Try it: Omit every picture, then return each line of the data below exactly.
BEGIN The records
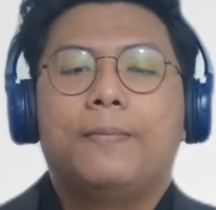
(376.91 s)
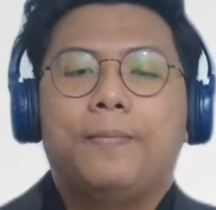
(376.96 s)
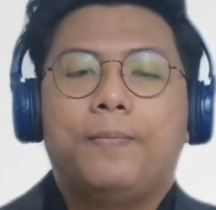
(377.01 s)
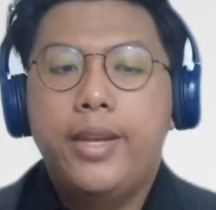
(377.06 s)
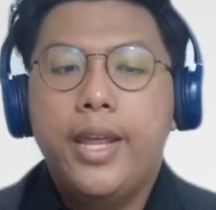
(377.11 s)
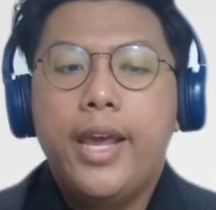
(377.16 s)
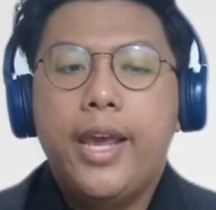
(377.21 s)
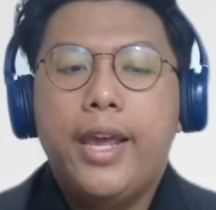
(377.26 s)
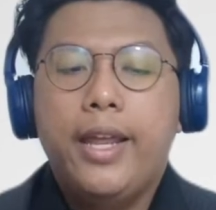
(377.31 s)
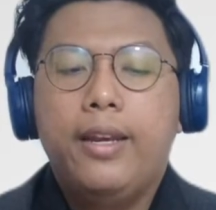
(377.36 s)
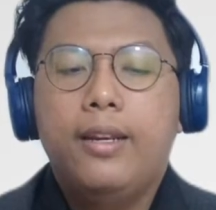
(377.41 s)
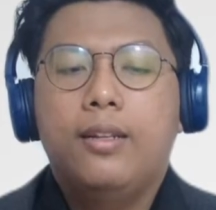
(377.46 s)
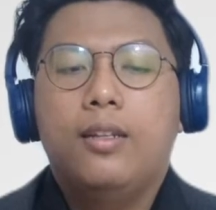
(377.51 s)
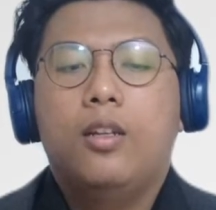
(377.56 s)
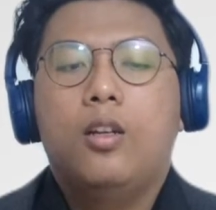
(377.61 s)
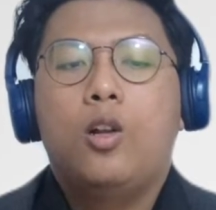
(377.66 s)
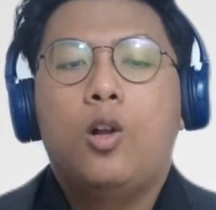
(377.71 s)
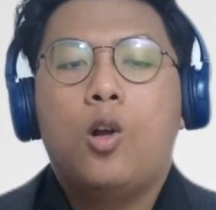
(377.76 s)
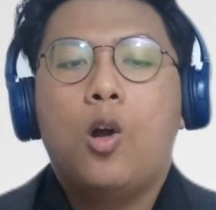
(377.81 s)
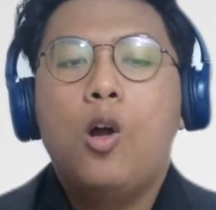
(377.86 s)
That
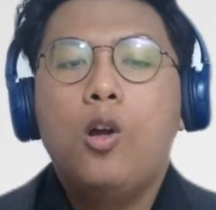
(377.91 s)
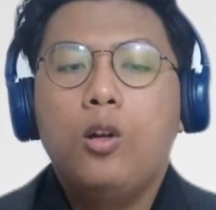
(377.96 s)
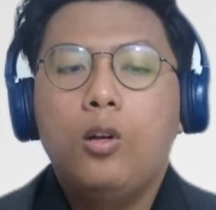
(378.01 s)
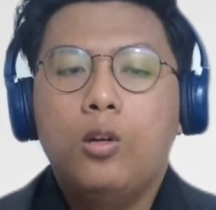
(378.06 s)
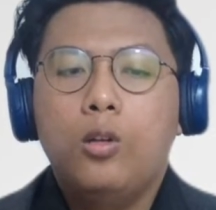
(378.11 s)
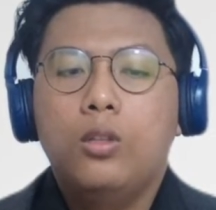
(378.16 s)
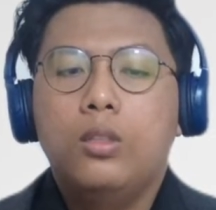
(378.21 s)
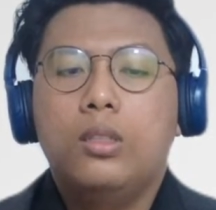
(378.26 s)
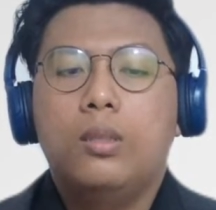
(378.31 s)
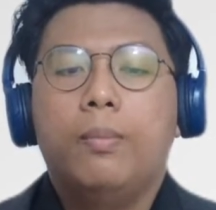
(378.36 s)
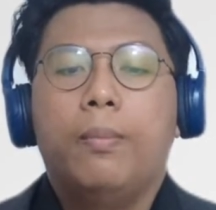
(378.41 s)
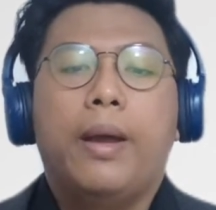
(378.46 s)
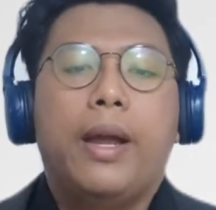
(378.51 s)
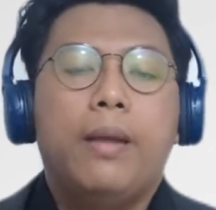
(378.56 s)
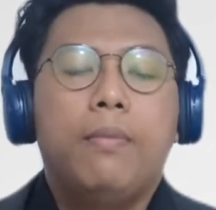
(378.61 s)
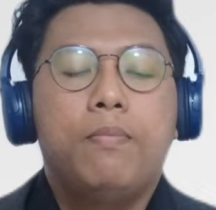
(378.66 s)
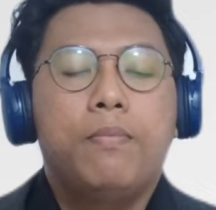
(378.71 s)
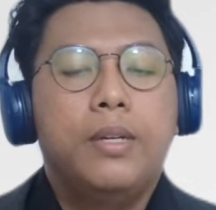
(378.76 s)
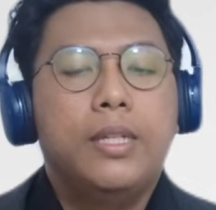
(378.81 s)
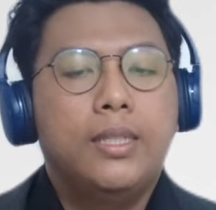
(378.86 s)
concludes
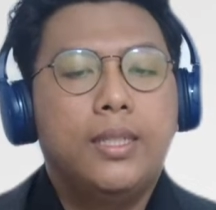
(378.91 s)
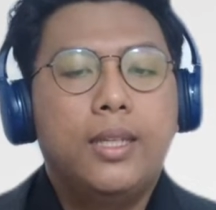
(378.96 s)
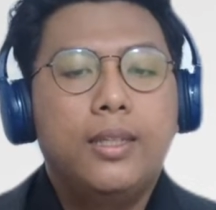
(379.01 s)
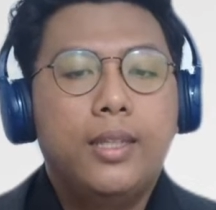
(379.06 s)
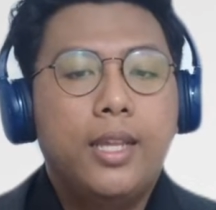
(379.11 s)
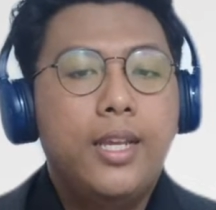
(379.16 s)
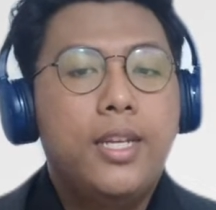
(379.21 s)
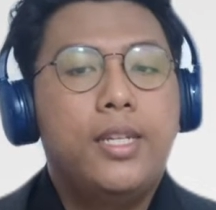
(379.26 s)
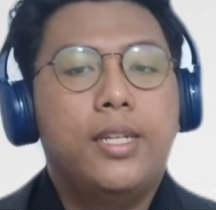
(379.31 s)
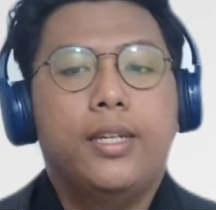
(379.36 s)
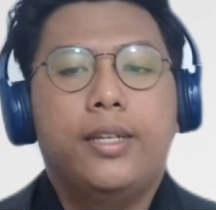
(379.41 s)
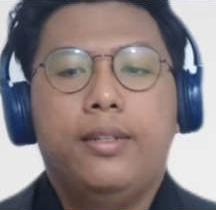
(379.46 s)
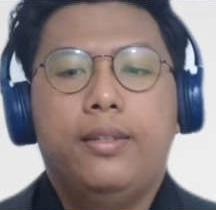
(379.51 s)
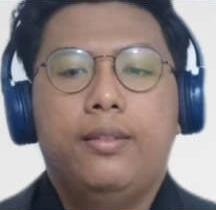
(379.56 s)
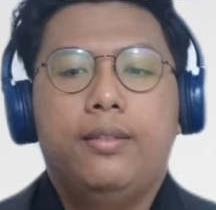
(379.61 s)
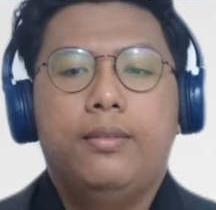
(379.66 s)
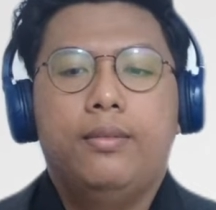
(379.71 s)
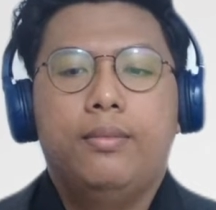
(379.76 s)
my presentation.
END The records
Result of the exercise:
(376.91 s)
(376.96 s)
(377.01 s)
(377.06 s)
(377.11 s)
(377.16 s)
(377.21 s)
(377.26 s)
(377.31 s)
(377.36 s)
(377.41 s)
(377.46 s)
(377.51 s)
(377.56 s)
(377.61 s)
(377.66 s)
(377.71 s)
(377.76 s)
(377.81 s)
(377.86 s)
That
(377.91 s)
(377.96 s)
(378.01 s)
(378.06 s)
(378.11 s)
(378.16 s)
(378.21 s)
(378.26 s)
(378.31 s)
(378.36 s)
(378.41 s)
(378.46 s)
(378.51 s)
(378.56 s)
(378.61 s)
(378.66 s)
(378.71 s)
(378.76 s)
(378.81 s)
(378.86 s)
concludes
(378.91 s)
(378.96 s)
(379.01 s)
(379.06 s)
(379.11 s)
(379.16 s)
(379.21 s)
(379.26 s)
(379.31 s)
(379.36 s)
(379.41 s)
(379.46 s)
(379.51 s)
(379.56 s)
(379.61 s)
(379.66 s)
(379.71 s)
(379.76 s)
my presentation.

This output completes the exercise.